─── DATA EXCERPTS

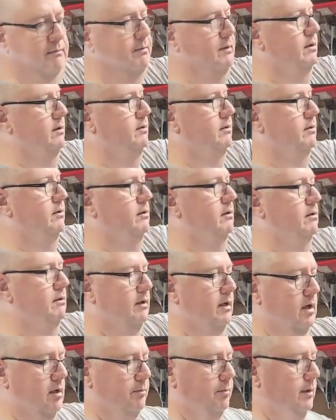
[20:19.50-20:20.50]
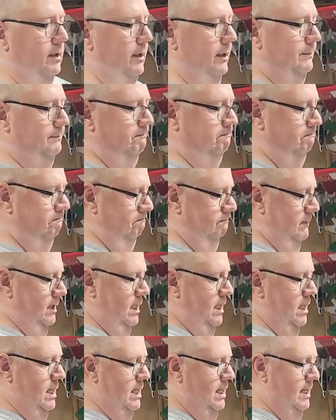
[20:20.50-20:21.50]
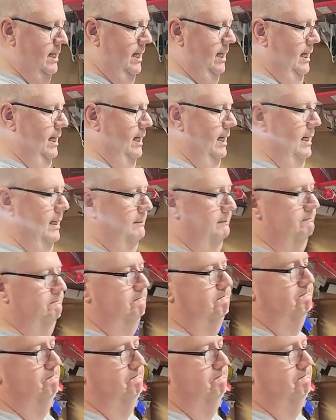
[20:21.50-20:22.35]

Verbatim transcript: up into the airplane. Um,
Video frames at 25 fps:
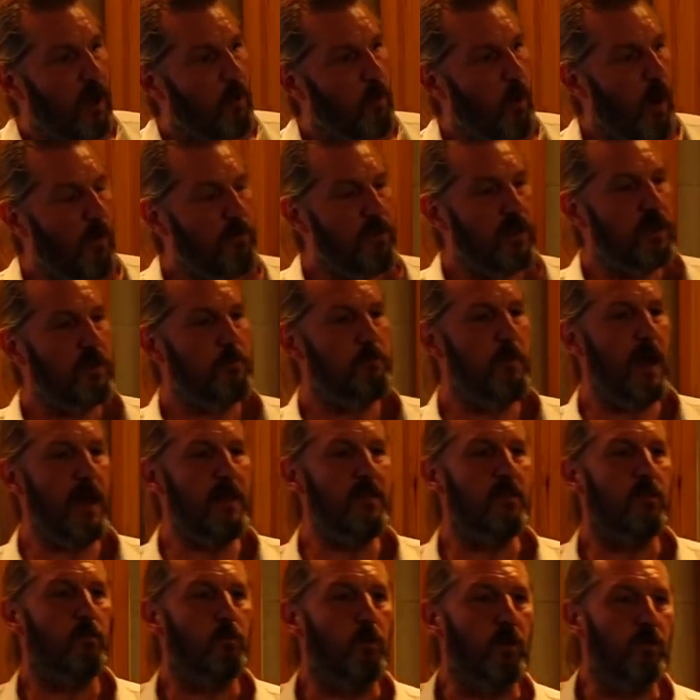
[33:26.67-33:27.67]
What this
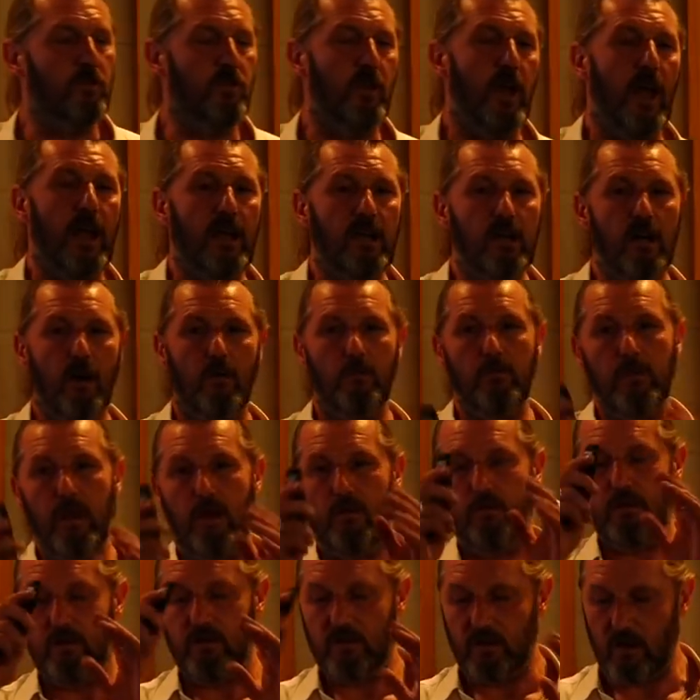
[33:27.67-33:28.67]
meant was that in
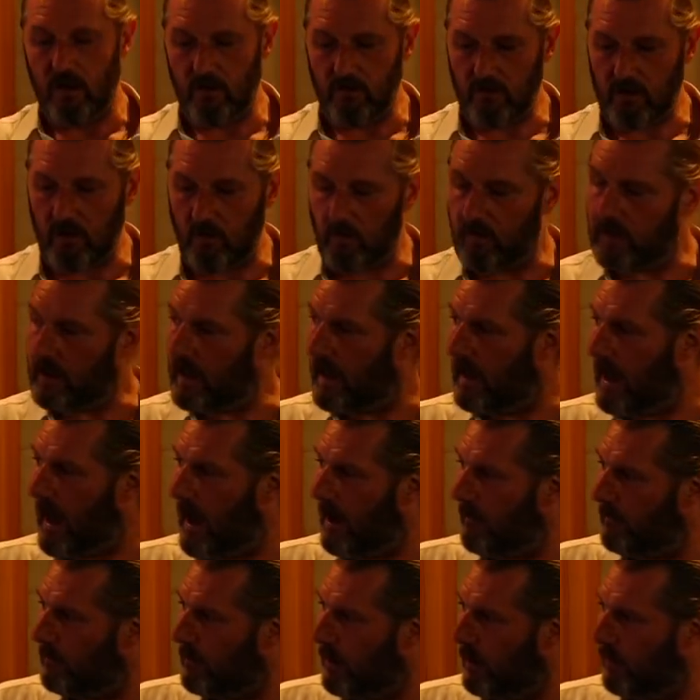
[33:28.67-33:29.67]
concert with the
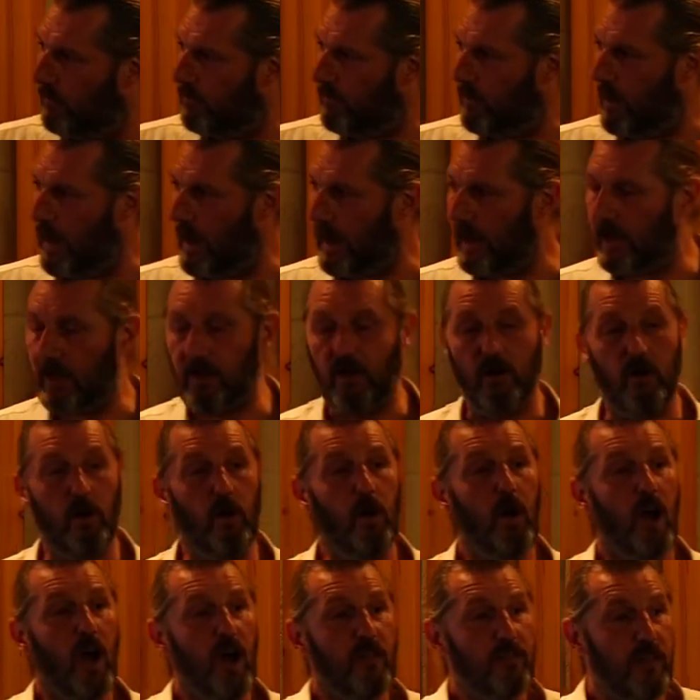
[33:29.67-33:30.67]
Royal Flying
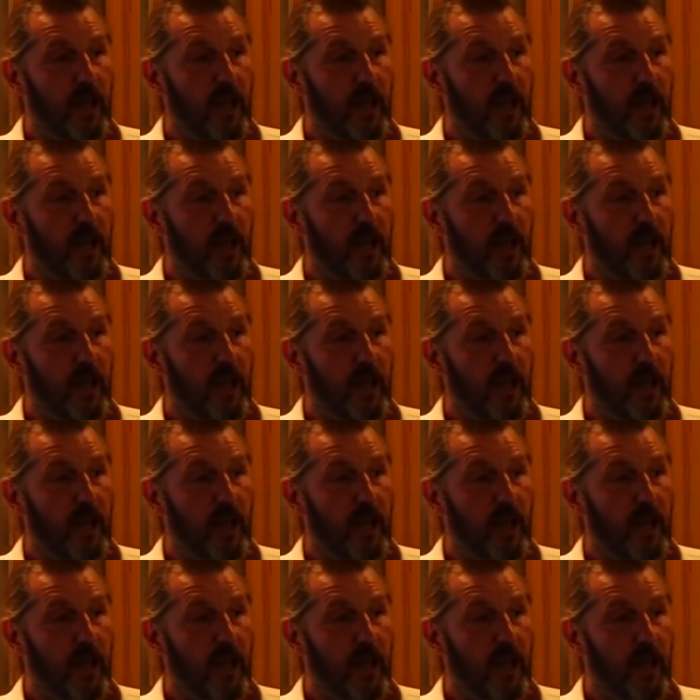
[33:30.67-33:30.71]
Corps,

──────

▶ [EXERCISE DESCRIPTION]
Letter for letter, reproduce every record above and skip the pictures.

▶ [RESULT]
[20:19.50-20:20.50]
[20:20.50-20:21.50]
[20:21.50-20:22.35]

Verbatim transcript: up into the airplane. Um,
Video frames at 25 fps:
[33:26.67-33:27.67]
What this
[33:27.67-33:28.67]
meant was that in
[33:28.67-33:29.67]
concert with the
[33:29.67-33:30.67]
Royal Flying
[33:30.67-33:30.71]
Corps,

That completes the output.